Die anhaltenden Konflikte zwischen Israel und libanesischen Gruppen, insbesondere der Hezbollah, haben zu einer dramatischen Verschlechterung der humanitären Situation im Libanon geführt. Laut Elsa Softic, der stellvertretenden Leiterin der Operationen bei Première Urgence Internationale, sind die Folgen des Konflikts verheerend für die Zivilbevölkerung.
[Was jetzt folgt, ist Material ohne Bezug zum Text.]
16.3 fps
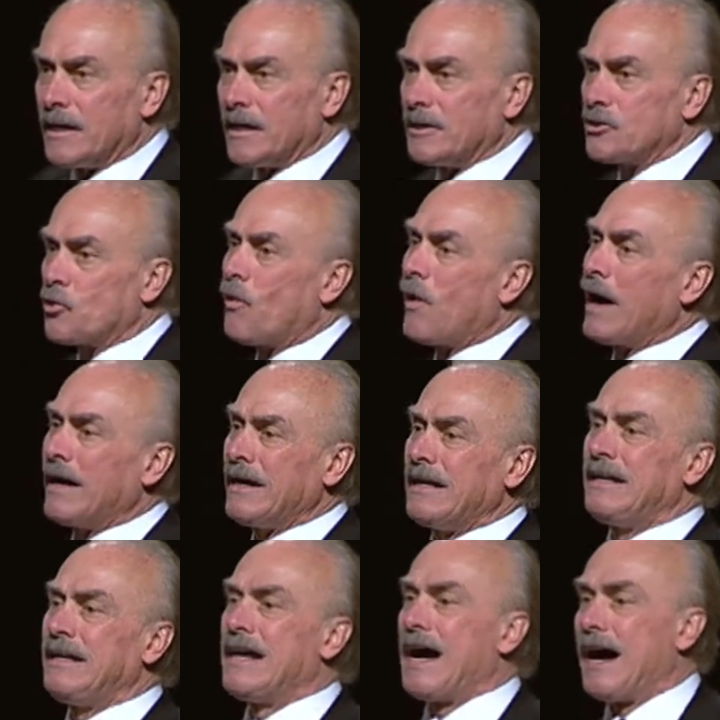is
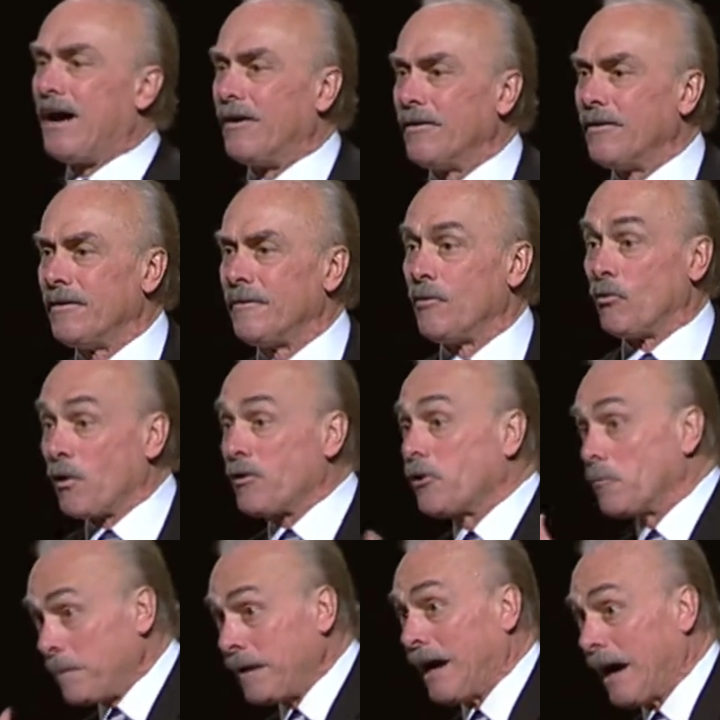winding down, whether
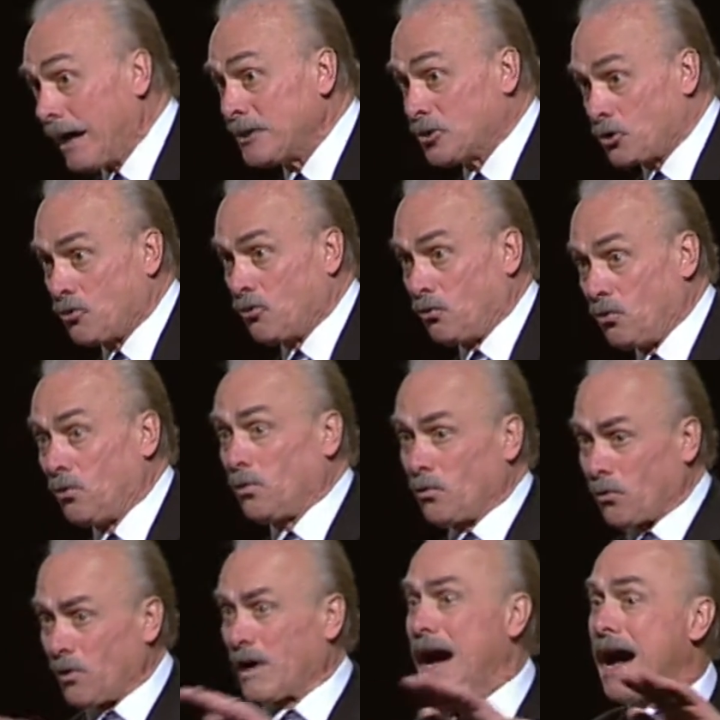it be high school
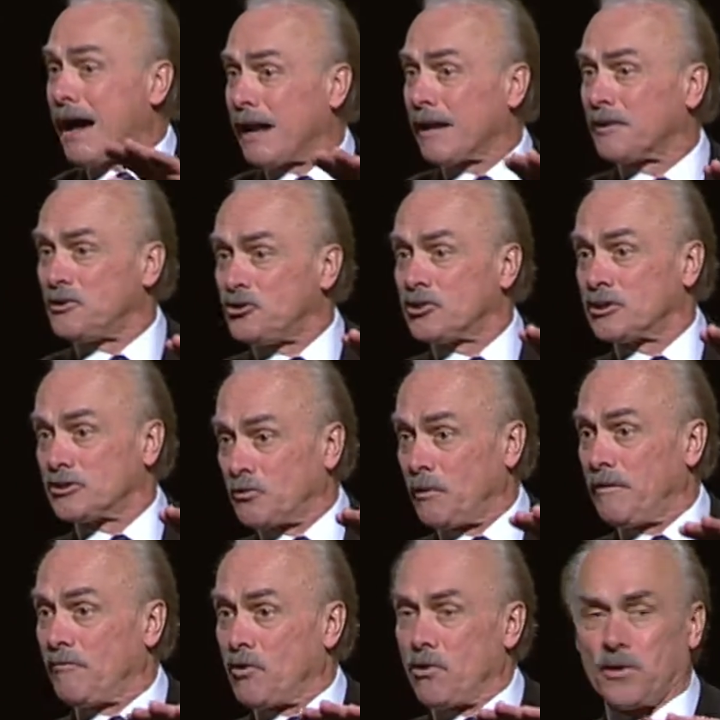or college, as
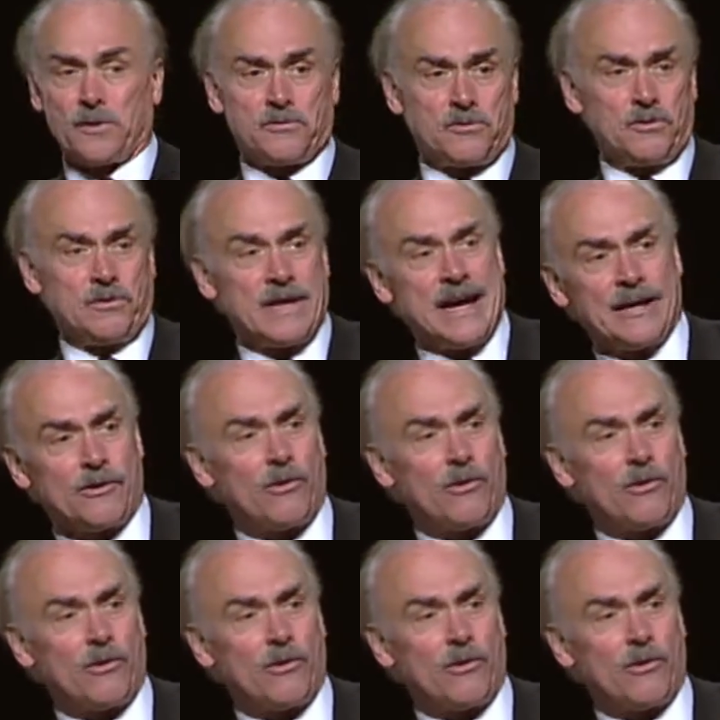we've gone through that,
„Millionen von Menschen sind nach wie vor von ihren Wohnorten vertrieben, und die Grundbedürfnisse sind oft nicht gedeckt“, erklärte Softic in einem Interview. Die Organisation arbeitet intensiv daran, den betroffenen Familien dringend benötigte Hilfe zu leisten. Die Herausforderungen sind enorm, da die Infrastruktur im Land stark beschädigt ist und die Zugangsmöglichkeiten zu den betroffenen Gebieten eingeschränkt sind.
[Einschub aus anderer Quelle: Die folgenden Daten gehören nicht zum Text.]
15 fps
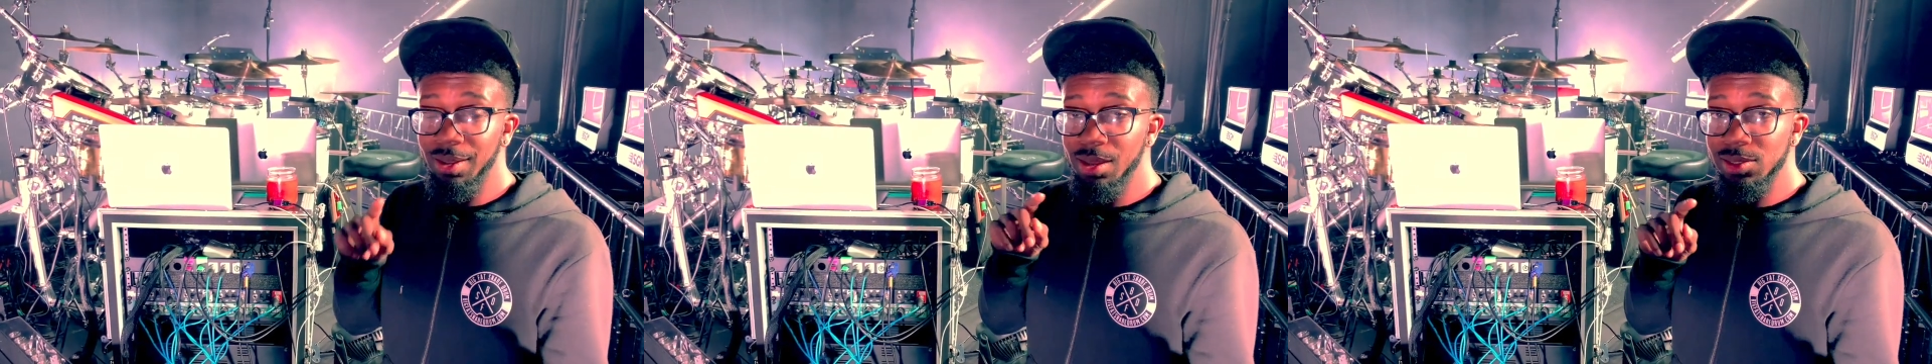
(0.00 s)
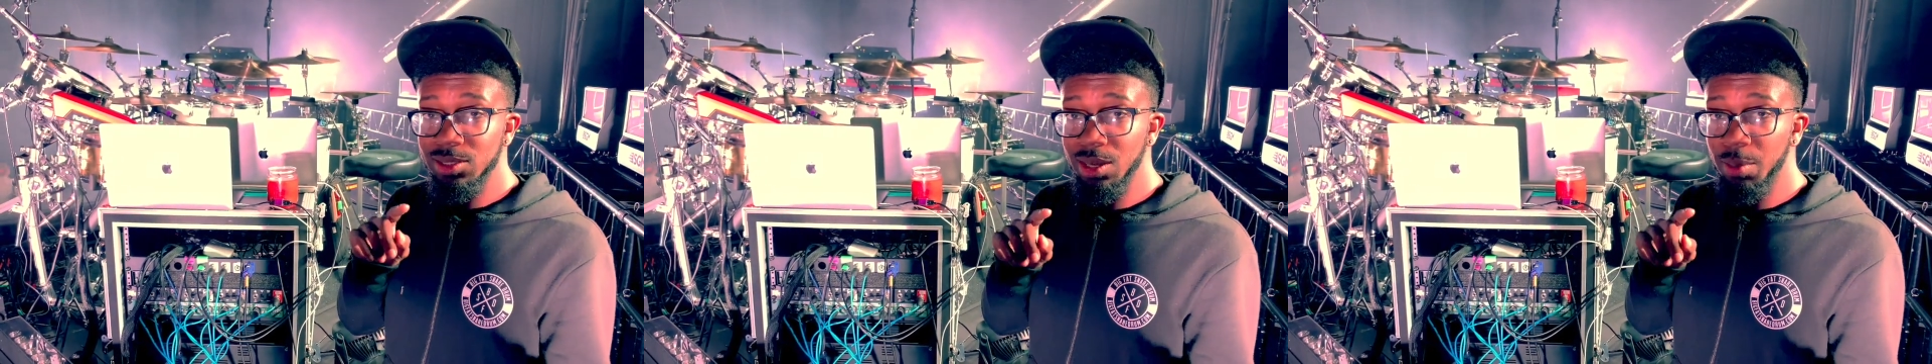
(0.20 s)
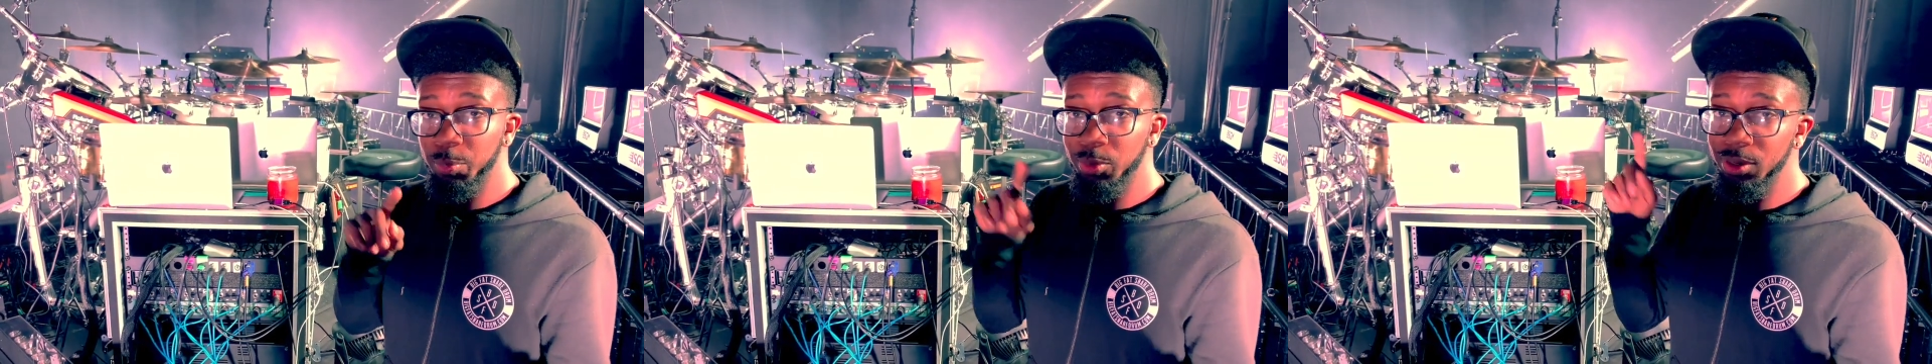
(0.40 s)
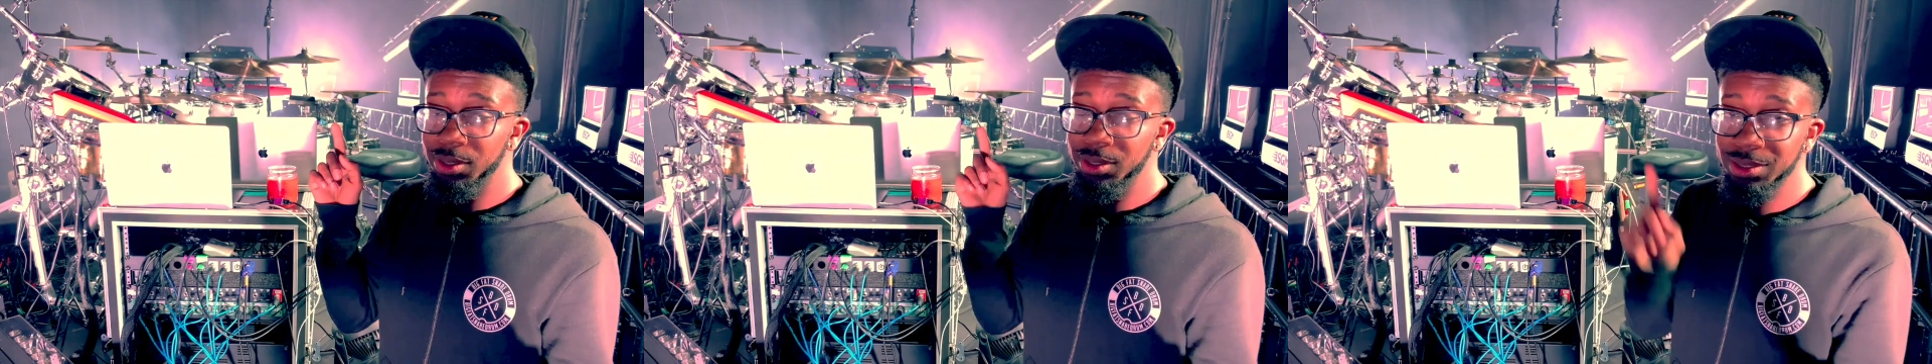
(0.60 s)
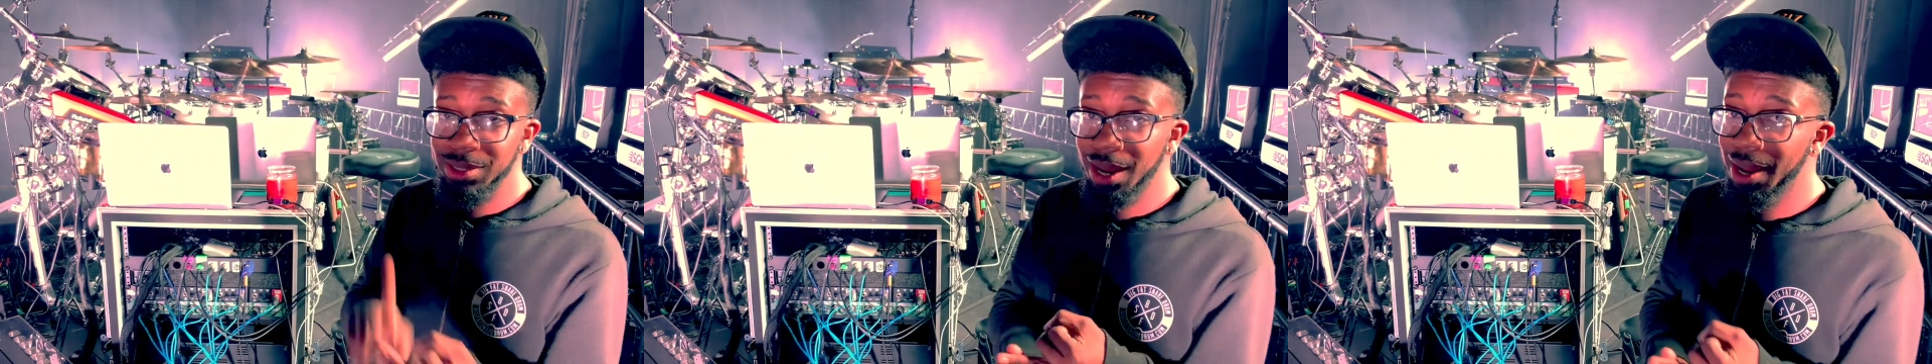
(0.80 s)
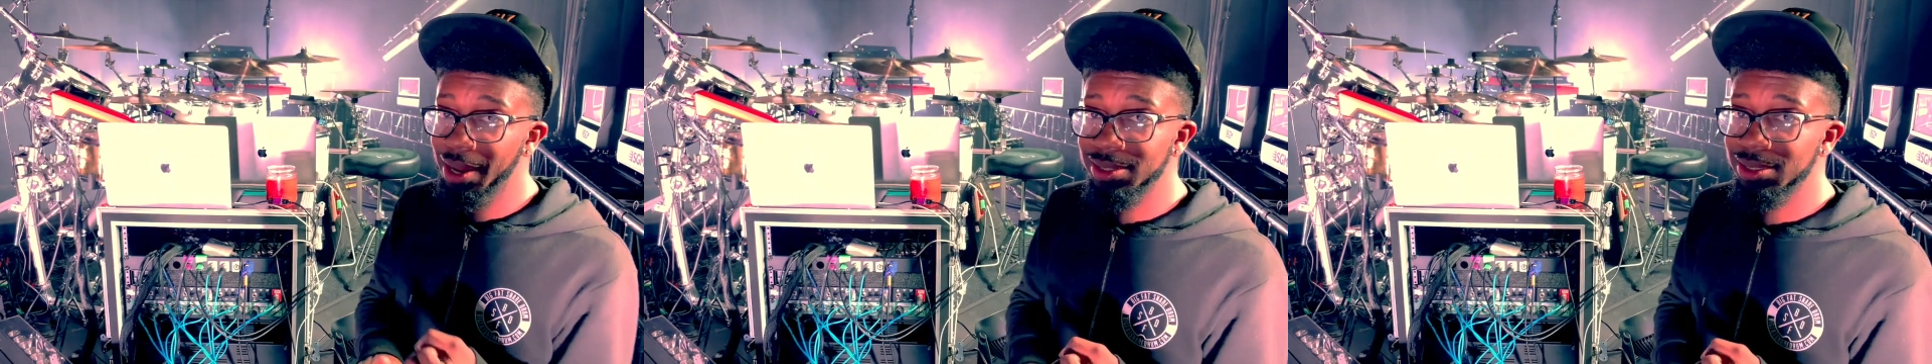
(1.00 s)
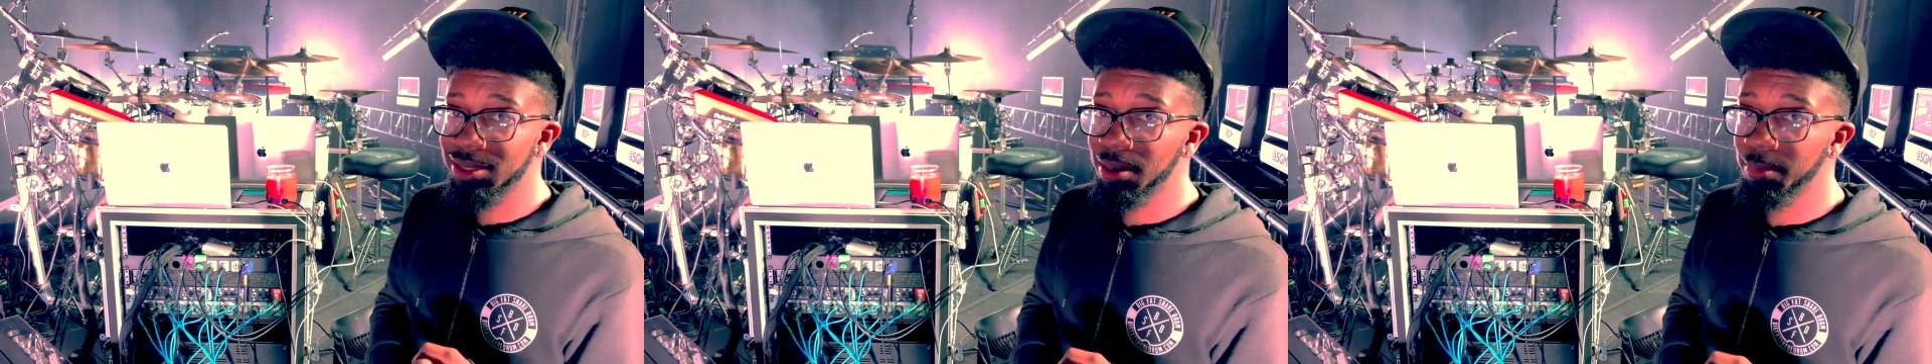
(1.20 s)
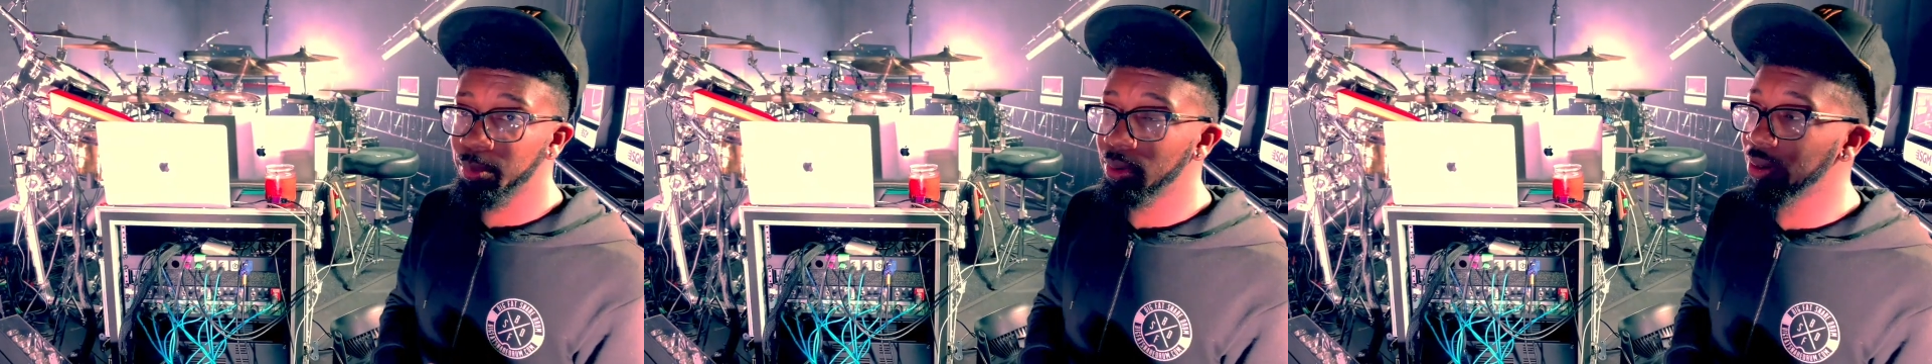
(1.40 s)
separate, guide
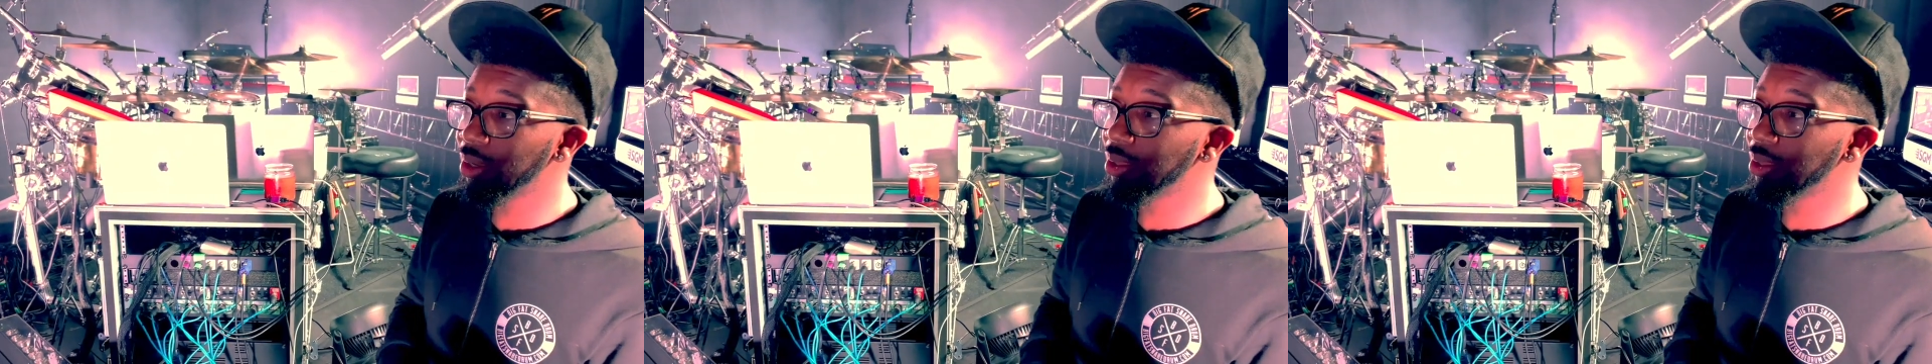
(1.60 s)
separate,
Die internationale Gemeinschaft wird aufgefordert, mehr Unterstützung bereitzustellen, um die humanitäre Krise im Libanon zu bewältigen. Die Lage könnte sich weiter verschärfen, wenn die militärischen Auseinandersetzungen anhalten und die wirtschaftlichen Bedingungen im Land weiterhin instabil bleiben.